Est-ce un mouvement factice celui qui a crée toutes ces associations dramatiques, ces chambres de rhétorique, ces sociétés littéraires et musicales qui couvrent le pays flamand d'un bout à l'autre ; qui a organisé toutes ces conférences, ces bibliothèques populaires ; qui a donné naissance à ces innombrables publications qui alimentent nos 125 scènes flamandes ; qui a fait que dans les sept dernières années plus de 150 pièces nouvelles et originales ont participé aux subsides de l'Etat ; qui a fait qu'en 1866 72 pièces flamandes ont eu 235 représentations contre 3 pièces françaises ayant eu seulement 11 représentations ?

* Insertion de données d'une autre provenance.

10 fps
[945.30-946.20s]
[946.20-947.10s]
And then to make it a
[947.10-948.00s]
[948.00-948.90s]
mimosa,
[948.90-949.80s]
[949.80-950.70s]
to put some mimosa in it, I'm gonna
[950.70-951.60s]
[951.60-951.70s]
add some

Je demande si c'est un mouvement factice qui a fait naître ce magnifique réveil de l'art musical flamand, dont Gevaert, Benoit et Miry ont été les initiateurs, qui s'affirme tous les jours davantage et qui bientôt s'installera en maître dans cette forteresse musicale dont il fut banni pendant si longtemps, et qui s'appelle le conservatoire de Bruxelles ?

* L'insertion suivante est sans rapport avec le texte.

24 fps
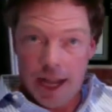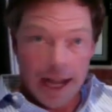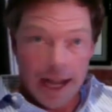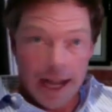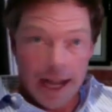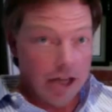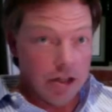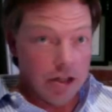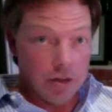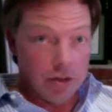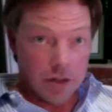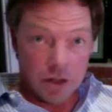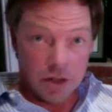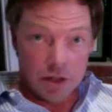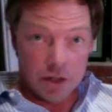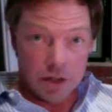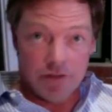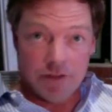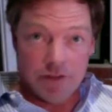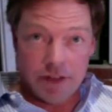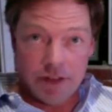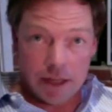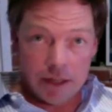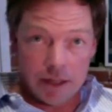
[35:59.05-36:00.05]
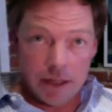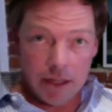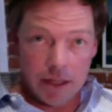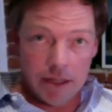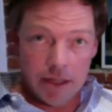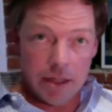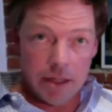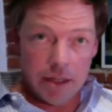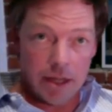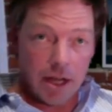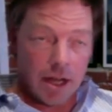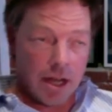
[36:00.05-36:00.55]
and you're a good fit
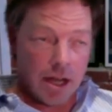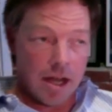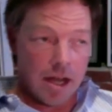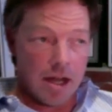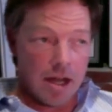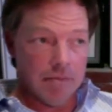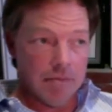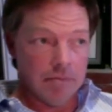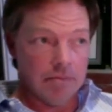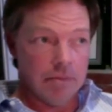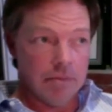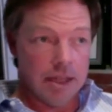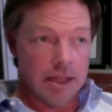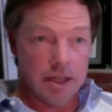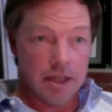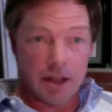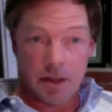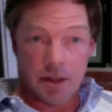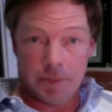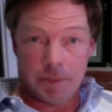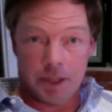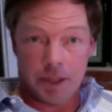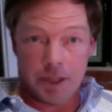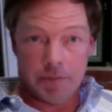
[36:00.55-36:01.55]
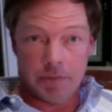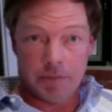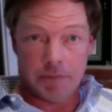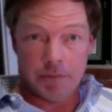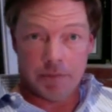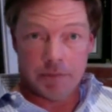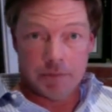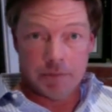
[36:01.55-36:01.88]
um, in the company.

Est-ce un mouvement factice celui qui reçoit de toutes les autorités constituées, de la commune, de la province, de l'Etat, de la couronne même, de si généreux, de si constants, de si paternels encouragements, qui a su, en moins de vingt années réunir, à neuf reprises différentes, cinq fois en Belgique, quatre fois en Hollande, ces grandes et solennelles assises où se débattent tous les intérêts de la race thioise ou néerlandaise ?

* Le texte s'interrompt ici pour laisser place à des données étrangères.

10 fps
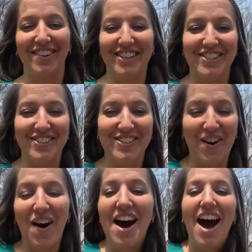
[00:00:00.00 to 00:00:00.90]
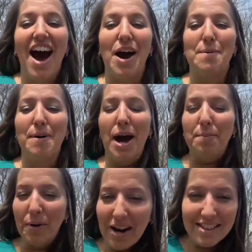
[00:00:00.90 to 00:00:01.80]
out here. So I
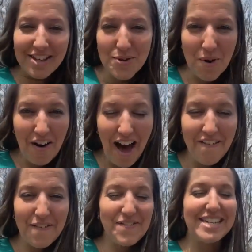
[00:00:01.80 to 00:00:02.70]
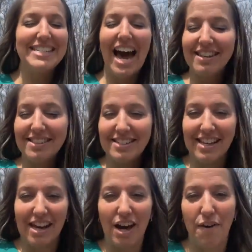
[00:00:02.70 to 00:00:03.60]
pray that you all have a fantastic day,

Voulez-vous savoir, messieurs, comment, cette année même, s'exprimait un homme qui par sa position est à même de bien connaître la valeur du mouvement flamand et de constater qu'il a une portée autrement sérieuse que celle que veut bien lui reconnaître l'honorable M. Hymans ?

Voici ce que disait l'honorable bourgmestre de Gand au dernier congrès néerlandais réuni dans cette ville :

« Ce qui caractérise la race néerlandaise, c'est son amour pour la commune indépendante, sa répugnance pour toute centralisation, et sous ce point de vue, les Wallons aussi sont nos frères.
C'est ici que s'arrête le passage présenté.